Problem:
What is needed is an exact copy of the entries, with the pictures excluded.

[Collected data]
· · · · · · ·

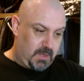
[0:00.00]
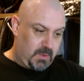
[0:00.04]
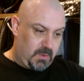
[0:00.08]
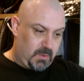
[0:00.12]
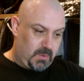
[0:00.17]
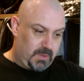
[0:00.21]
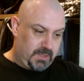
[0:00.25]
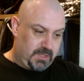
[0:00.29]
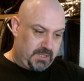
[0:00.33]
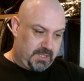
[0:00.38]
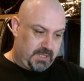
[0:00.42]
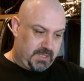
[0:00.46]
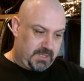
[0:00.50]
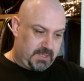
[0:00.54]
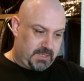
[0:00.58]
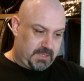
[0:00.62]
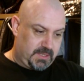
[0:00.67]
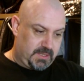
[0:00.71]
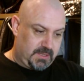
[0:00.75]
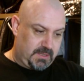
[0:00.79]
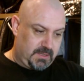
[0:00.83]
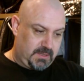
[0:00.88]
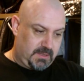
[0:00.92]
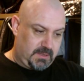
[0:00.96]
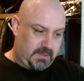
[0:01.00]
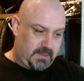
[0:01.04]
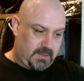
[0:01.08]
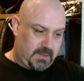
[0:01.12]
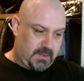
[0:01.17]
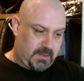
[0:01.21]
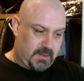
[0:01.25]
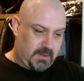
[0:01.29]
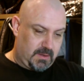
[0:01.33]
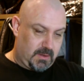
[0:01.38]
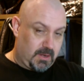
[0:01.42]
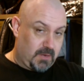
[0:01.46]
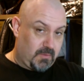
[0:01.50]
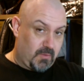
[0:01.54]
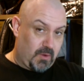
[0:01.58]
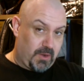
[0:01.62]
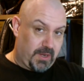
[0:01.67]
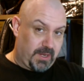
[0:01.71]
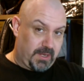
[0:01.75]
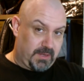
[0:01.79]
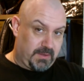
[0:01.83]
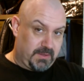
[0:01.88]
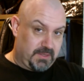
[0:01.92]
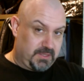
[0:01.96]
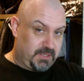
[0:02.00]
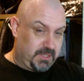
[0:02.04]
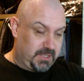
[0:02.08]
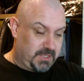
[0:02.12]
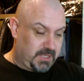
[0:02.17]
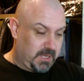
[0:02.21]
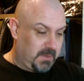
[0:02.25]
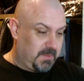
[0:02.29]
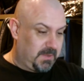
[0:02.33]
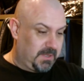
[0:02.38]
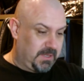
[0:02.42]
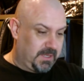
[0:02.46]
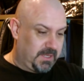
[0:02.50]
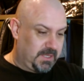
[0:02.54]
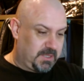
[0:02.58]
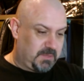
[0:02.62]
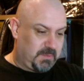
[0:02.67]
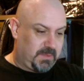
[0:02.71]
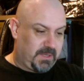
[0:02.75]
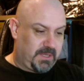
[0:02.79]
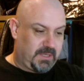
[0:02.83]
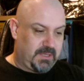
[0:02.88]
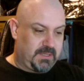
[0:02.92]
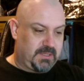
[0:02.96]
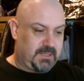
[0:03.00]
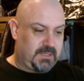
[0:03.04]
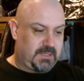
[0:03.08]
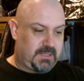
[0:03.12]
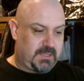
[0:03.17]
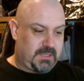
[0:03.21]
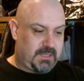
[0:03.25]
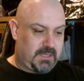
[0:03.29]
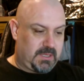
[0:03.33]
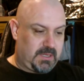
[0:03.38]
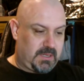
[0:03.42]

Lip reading: which is ironic that she sent me this because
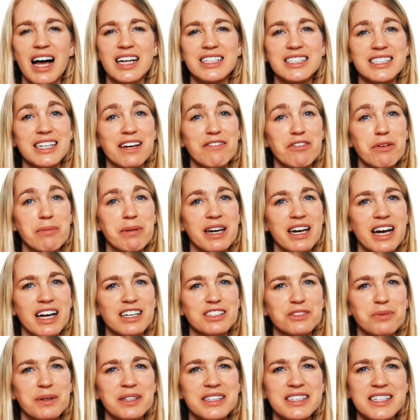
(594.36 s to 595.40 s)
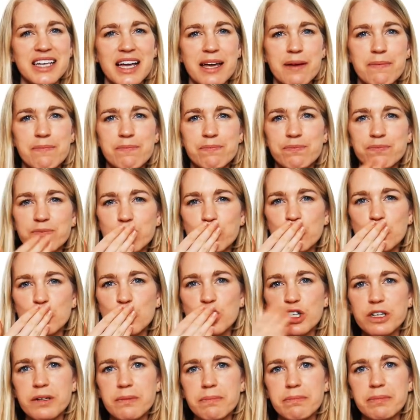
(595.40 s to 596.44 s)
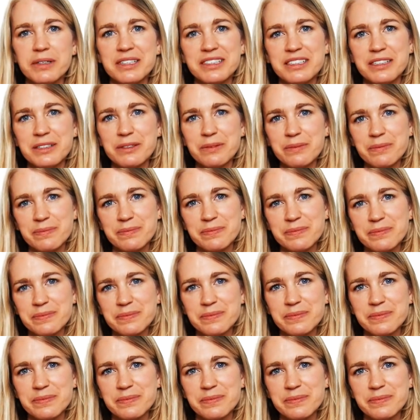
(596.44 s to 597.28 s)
I'll see everybody next Wednesday. Bisous.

· · · · · · ·

Result of this exercise:
[0:00.00]
[0:00.04]
[0:00.08]
[0:00.12]
[0:00.17]
[0:00.21]
[0:00.25]
[0:00.29]
[0:00.33]
[0:00.38]
[0:00.42]
[0:00.46]
[0:00.50]
[0:00.54]
[0:00.58]
[0:00.62]
[0:00.67]
[0:00.71]
[0:00.75]
[0:00.79]
[0:00.83]
[0:00.88]
[0:00.92]
[0:00.96]
[0:01.00]
[0:01.04]
[0:01.08]
[0:01.12]
[0:01.17]
[0:01.21]
[0:01.25]
[0:01.29]
[0:01.33]
[0:01.38]
[0:01.42]
[0:01.46]
[0:01.50]
[0:01.54]
[0:01.58]
[0:01.62]
[0:01.67]
[0:01.71]
[0:01.75]
[0:01.79]
[0:01.83]
[0:01.88]
[0:01.92]
[0:01.96]
[0:02.00]
[0:02.04]
[0:02.08]
[0:02.12]
[0:02.17]
[0:02.21]
[0:02.25]
[0:02.29]
[0:02.33]
[0:02.38]
[0:02.42]
[0:02.46]
[0:02.50]
[0:02.54]
[0:02.58]
[0:02.62]
[0:02.67]
[0:02.71]
[0:02.75]
[0:02.79]
[0:02.83]
[0:02.88]
[0:02.92]
[0:02.96]
[0:03.00]
[0:03.04]
[0:03.08]
[0:03.12]
[0:03.17]
[0:03.21]
[0:03.25]
[0:03.29]
[0:03.33]
[0:03.38]
[0:03.42]

Lip reading: which is ironic that she sent me this because
(594.36 s to 595.40 s)
(595.40 s to 596.44 s)
(596.44 s to 597.28 s)
I'll see everybody next Wednesday. Bisous.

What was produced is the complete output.